**THE TASK**. Extract the records in full, leaving every picture out.
SOURCE DATA START
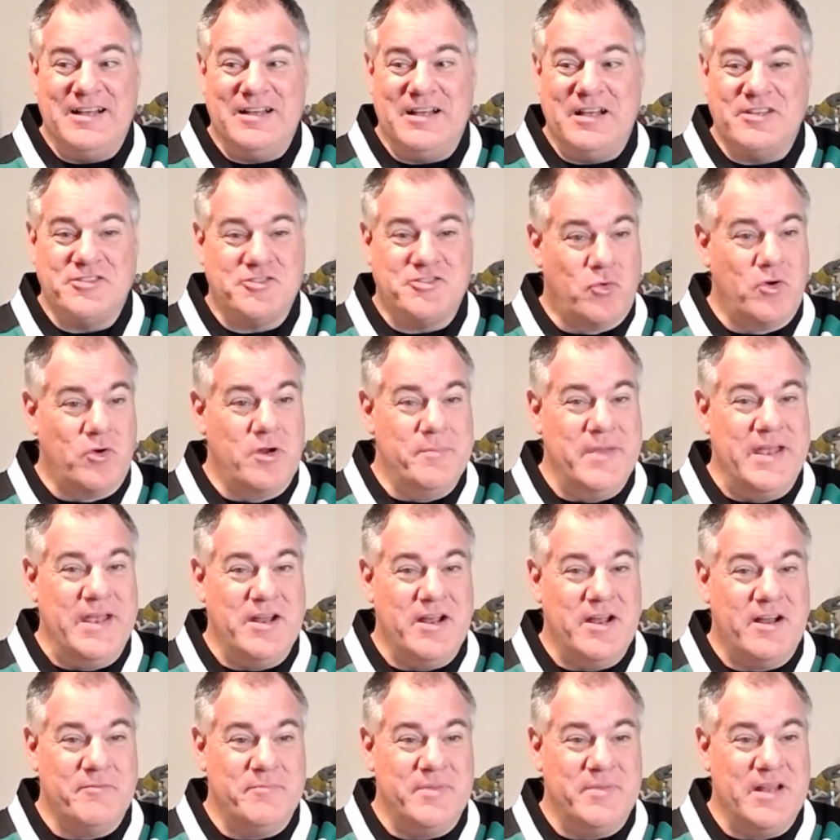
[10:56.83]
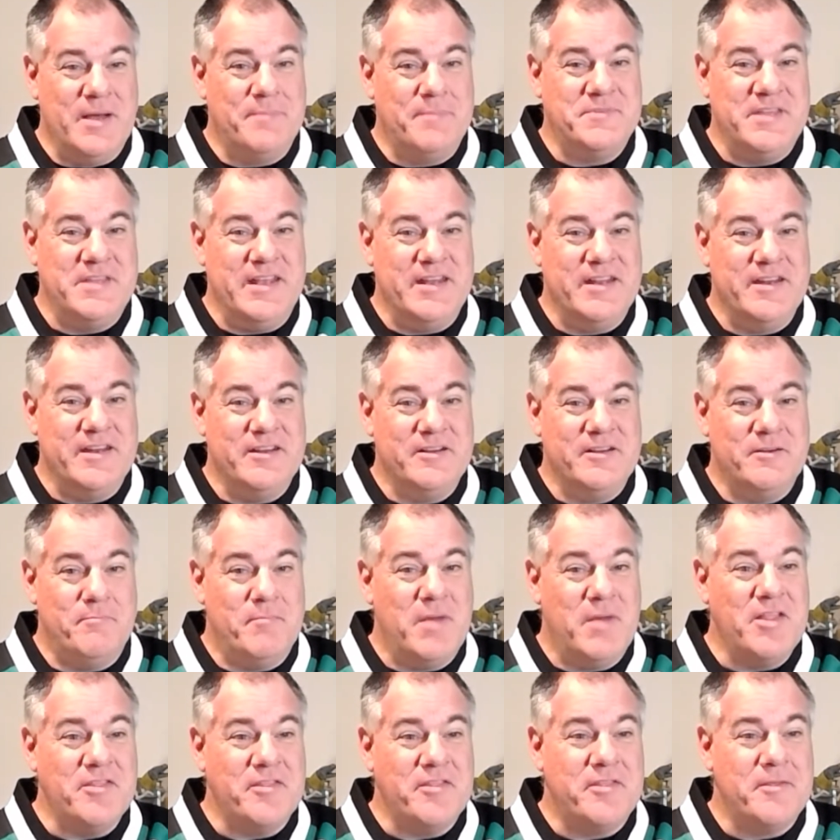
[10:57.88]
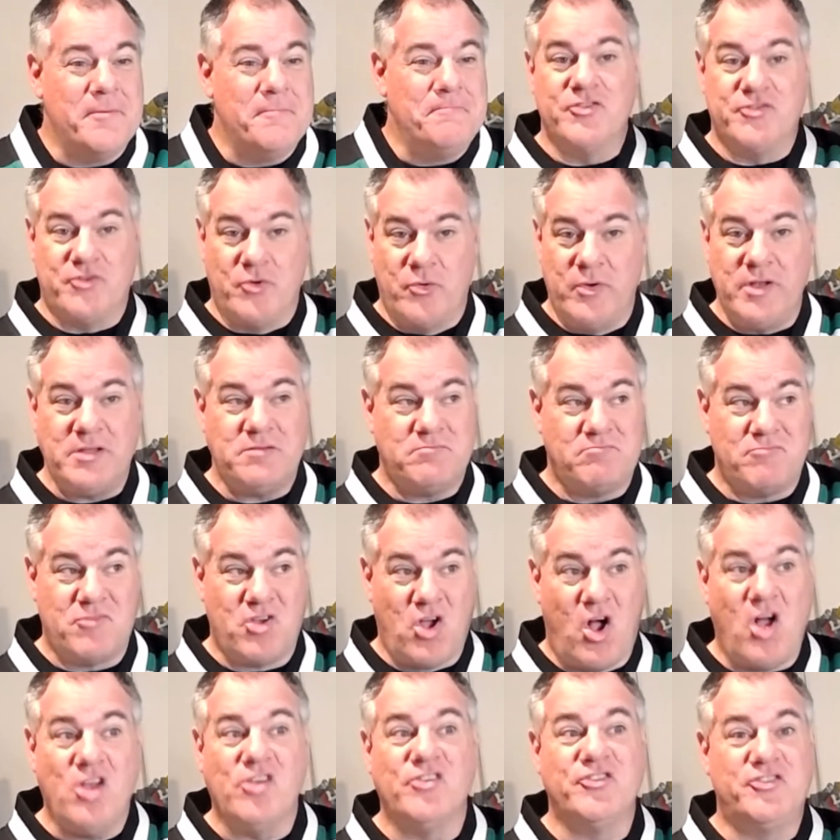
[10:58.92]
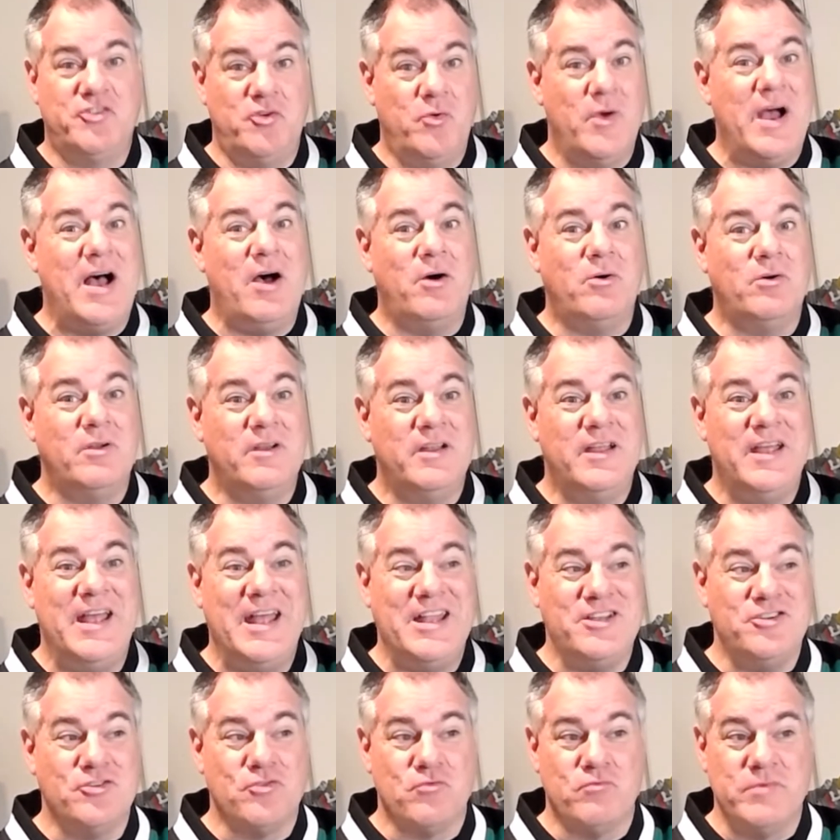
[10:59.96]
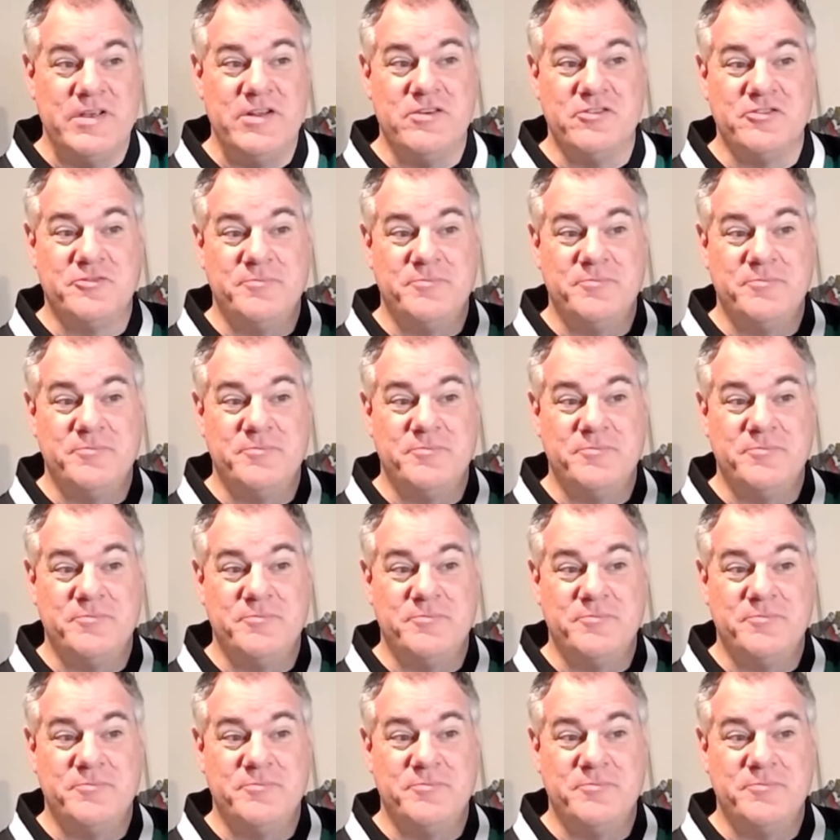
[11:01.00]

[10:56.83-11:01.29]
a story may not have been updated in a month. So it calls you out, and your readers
SOURCE DATA END
**EXERCISE ANSWER**.
[10:56.83]
[10:57.88]
[10:58.92]
[10:59.96]
[11:01.00]

[10:56.83-11:01.29]
a story may not have been updated in a month. So it calls you out, and your readers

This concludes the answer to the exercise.